第五話 ドクダミ①
うぐいすの家の一室にみんなが集まり終えると、ほどなくしてさくらがやってきた。
そのあとで、心之介が一番最後に染五郎を抱いてやってきた。
これで全員が揃ったので、ようやく朝食が食べられる。
お腹を空かせた子供たちは、ご膳の上の朝食を見ながらそう思った。
ところが、染五郎が心之介の腕から飛び下りて逃げ出してしまった。
「あちゃあ、また逃げられたぞ」
「心さん、ちゃんと染五郎をつかまえていないとダメよ」
からかうように
「なかなか気難しくて………」
子供たちはすっかり心之介になついている様子だったので、さくらも安心した。
「お腹が空けば来るでしょう。

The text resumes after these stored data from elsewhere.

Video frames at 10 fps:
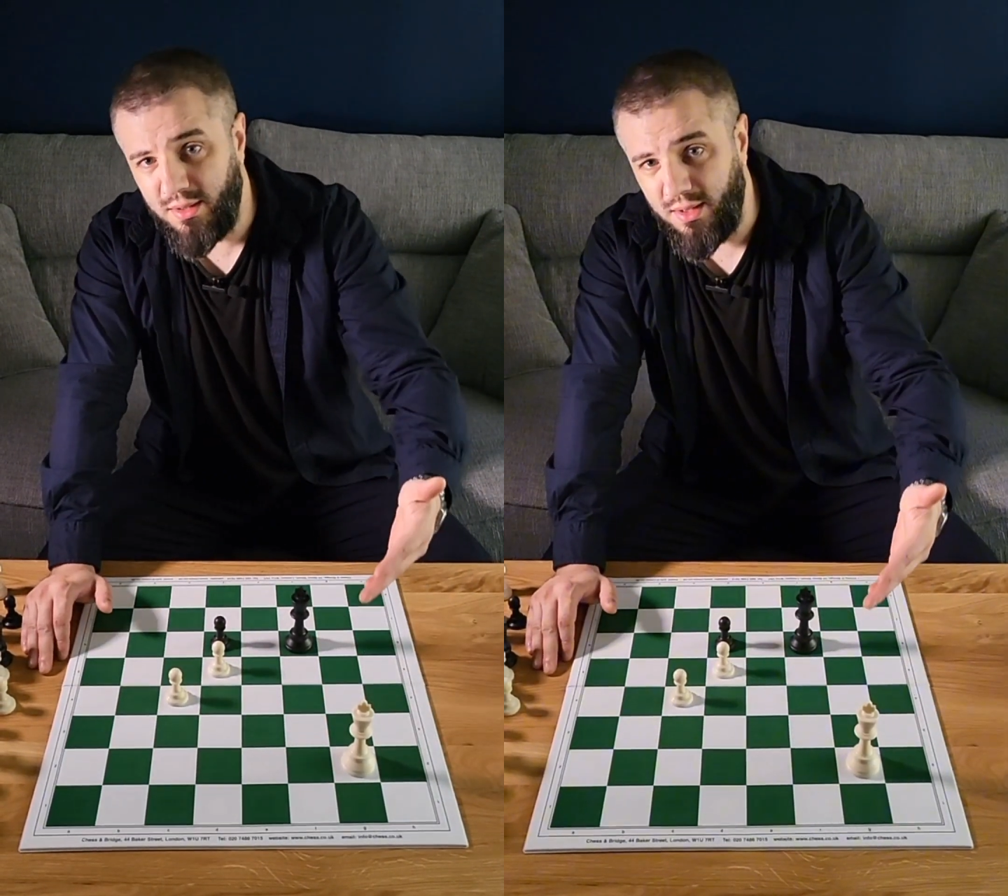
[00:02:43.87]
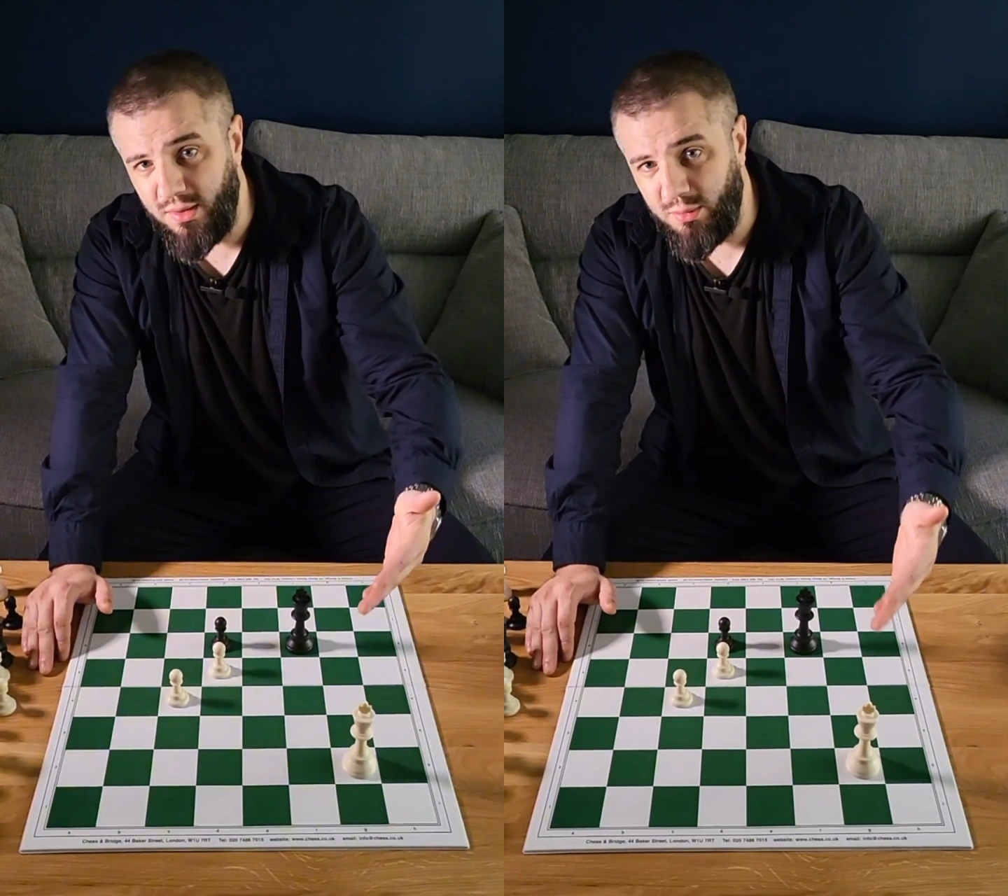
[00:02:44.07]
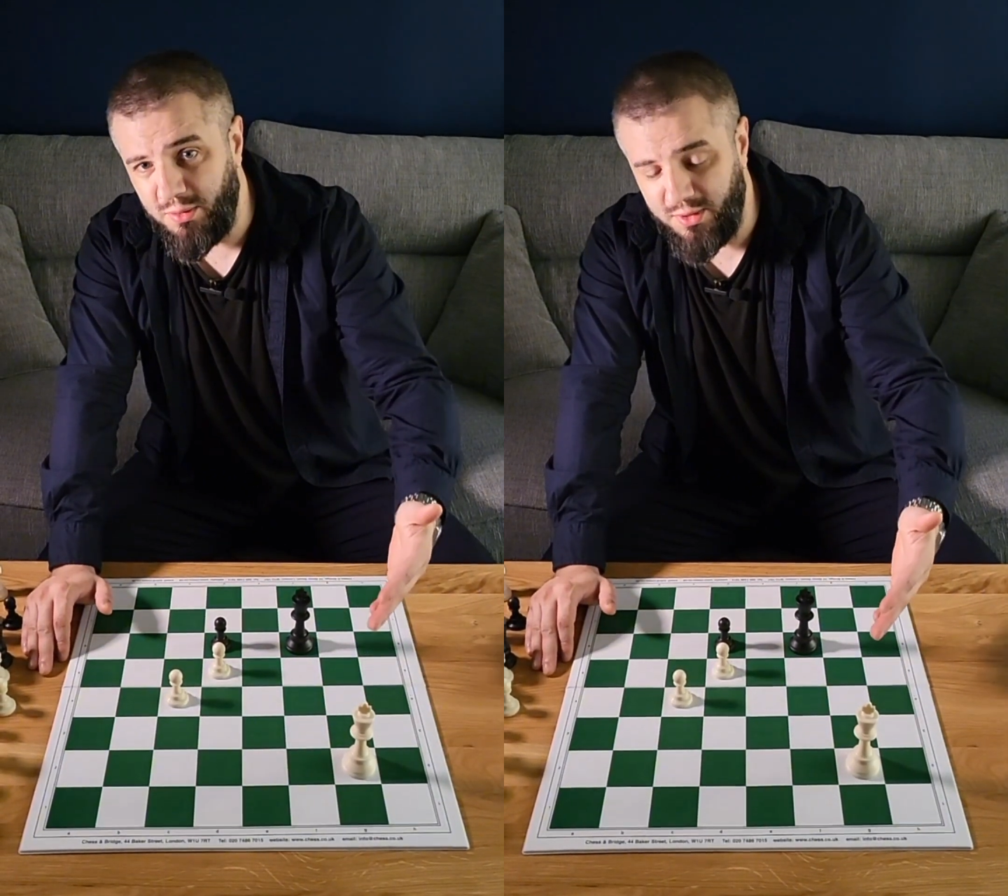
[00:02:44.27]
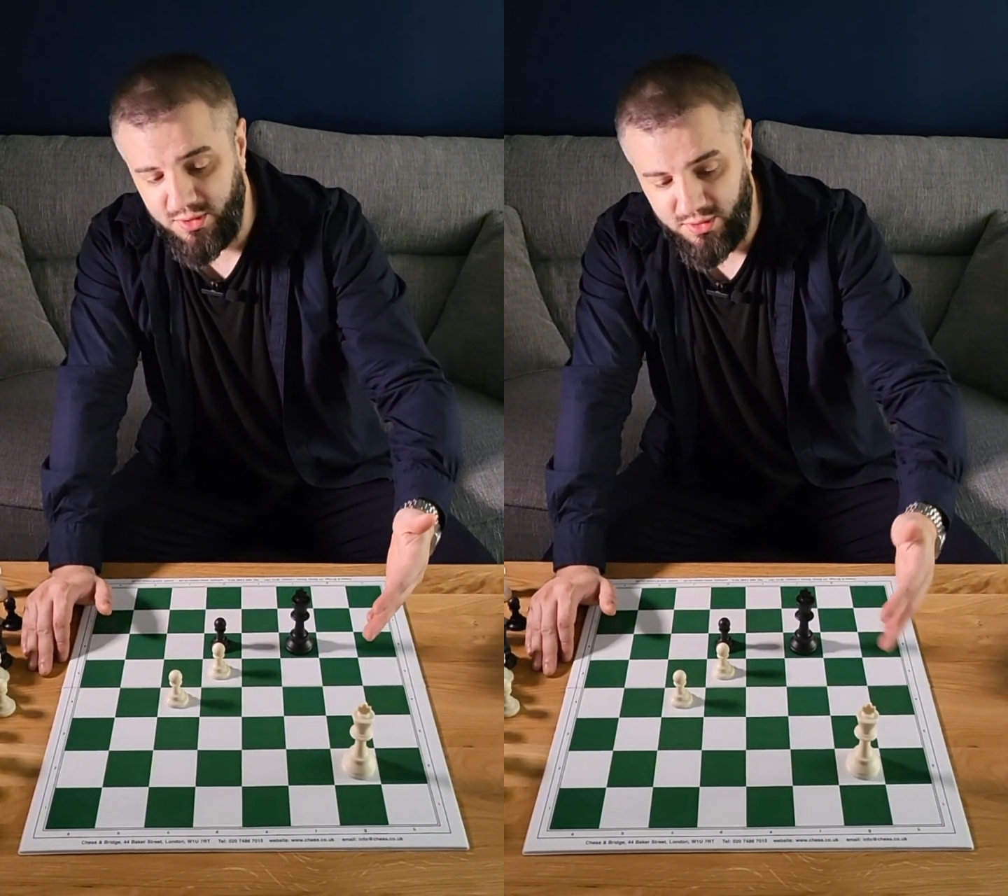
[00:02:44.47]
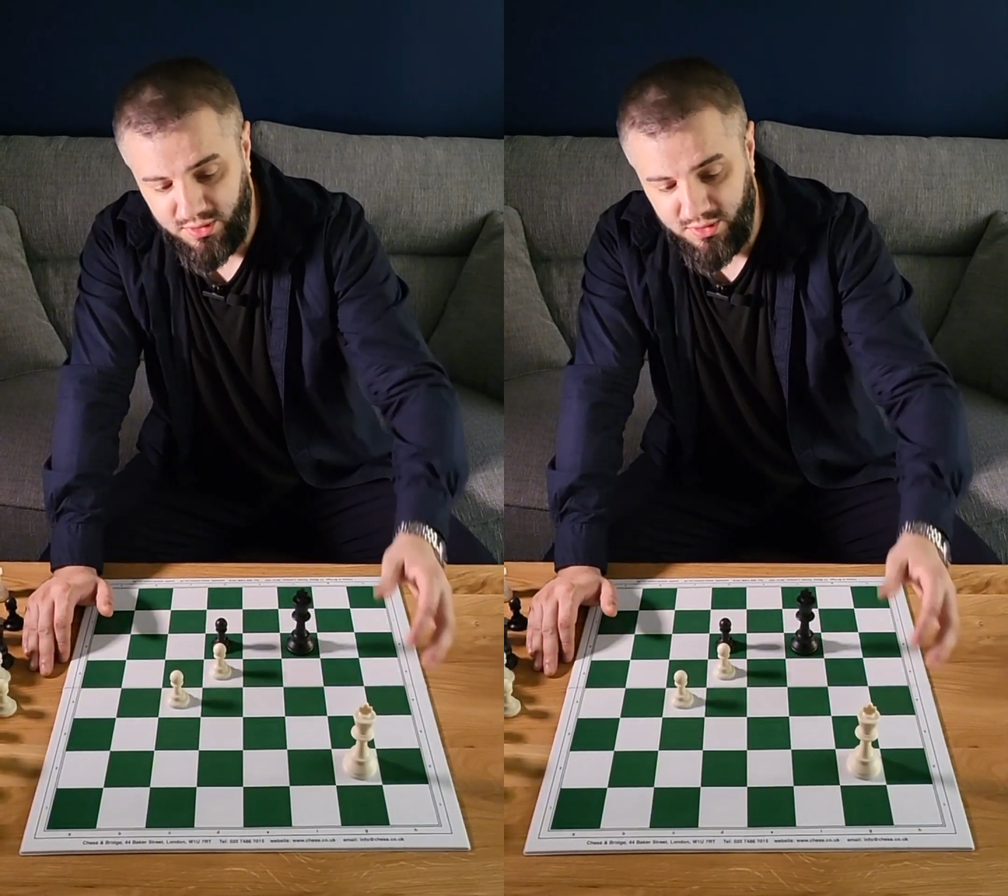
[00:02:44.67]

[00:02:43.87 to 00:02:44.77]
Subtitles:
gain a position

さあ、食べましょう」
結局、さくらがそう言うと、みんなでいただきますをした。
すると、年上の何人かが幼い子供たちに自分の分をわけてあげていた。
食事は見るからに質素だったが、それでも誰一人文句も言わなかった。
さらには、男の子も女の子もなく、それぞれに隣の子の面倒を見てあげている。
ここではそれが普通の日常だった。
心之介はそんな光景にふと居心地の良さを感じていた。
だが、この穏やかさも、じきに………。
そう思うと複雑な心境にならざるを得なかった。